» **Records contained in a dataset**
____________

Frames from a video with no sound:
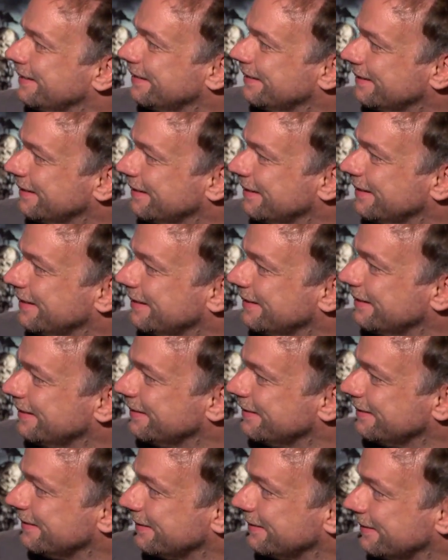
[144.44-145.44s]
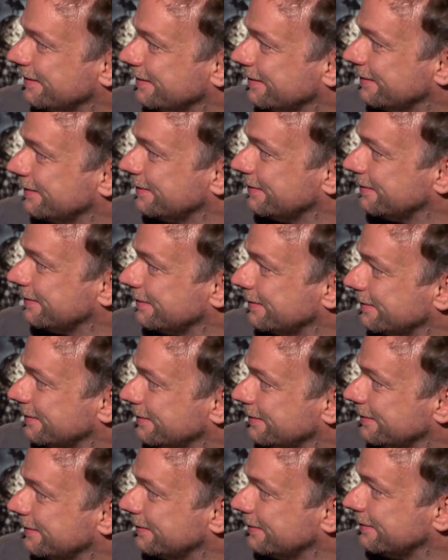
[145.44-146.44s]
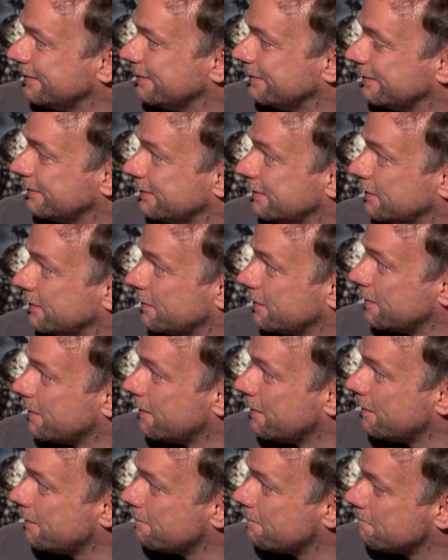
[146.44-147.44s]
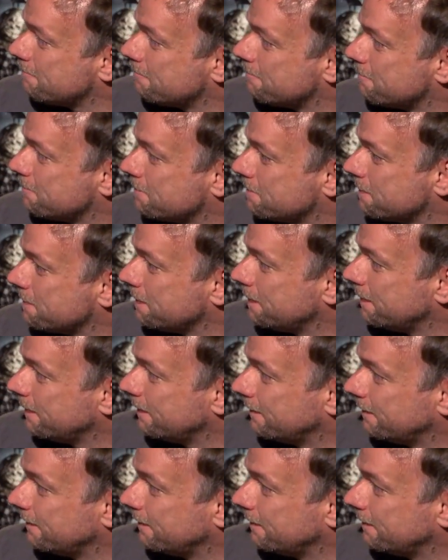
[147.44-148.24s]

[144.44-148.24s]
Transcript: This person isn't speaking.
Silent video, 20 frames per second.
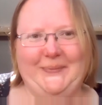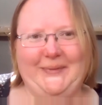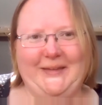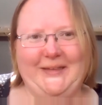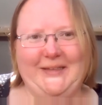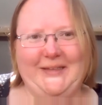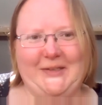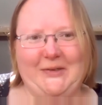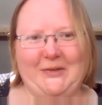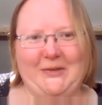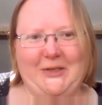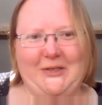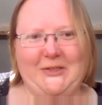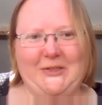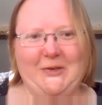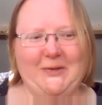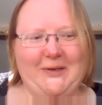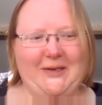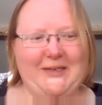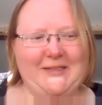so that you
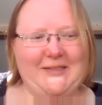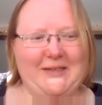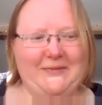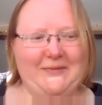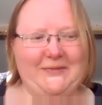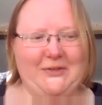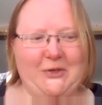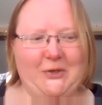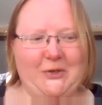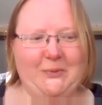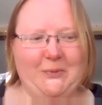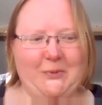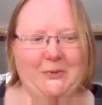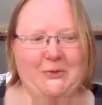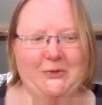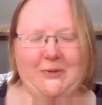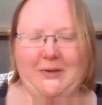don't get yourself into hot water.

____________

Write all the entries again word for word, minus the pictures.

» **EXERCISE RESULT**
Frames from a video with no sound:
[144.44-145.44s]
[145.44-146.44s]
[146.44-147.44s]
[147.44-148.24s]

[144.44-148.24s]
Transcript: This person isn't speaking.
Silent video, 20 frames per second.
so that you
don't get yourself into hot water.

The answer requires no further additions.